▶ **Problem to solve**:
Only the pictures should be dropped; copy the rest of the entries exactly.

▶ **Records for the exercise**:
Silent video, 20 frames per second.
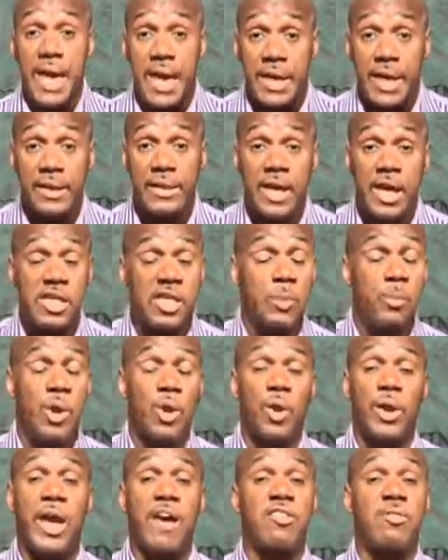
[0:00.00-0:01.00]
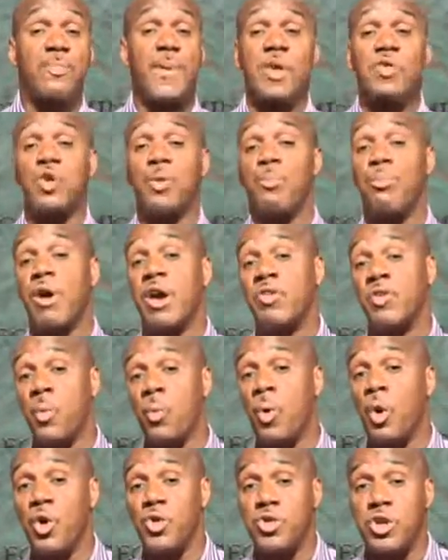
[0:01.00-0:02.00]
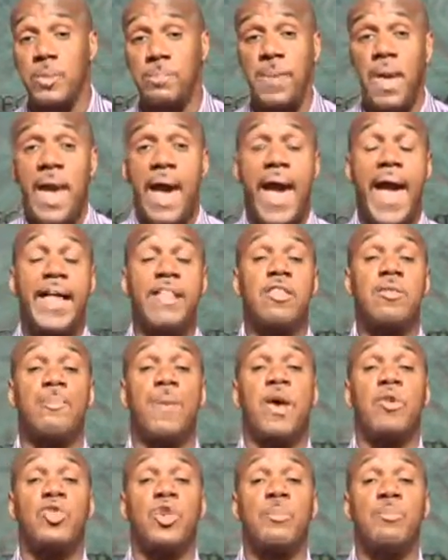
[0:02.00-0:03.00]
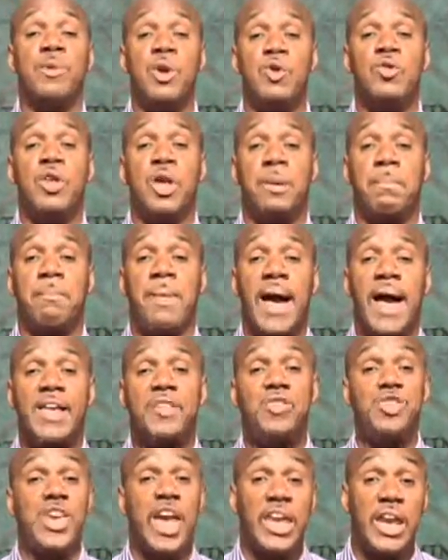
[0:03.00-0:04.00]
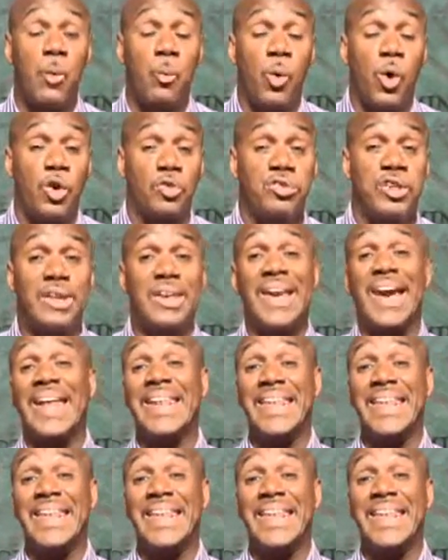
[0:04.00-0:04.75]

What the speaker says: In addition, we're gonna have special praise and worship and special music by Shana Wilson,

▶ **Final answer**:
Silent video, 20 frames per second.
[0:00.00-0:01.00]
[0:01.00-0:02.00]
[0:02.00-0:03.00]
[0:03.00-0:04.00]
[0:04.00-0:04.75]

What the speaker says: In addition, we're gonna have special praise and worship and special music by Shana Wilson,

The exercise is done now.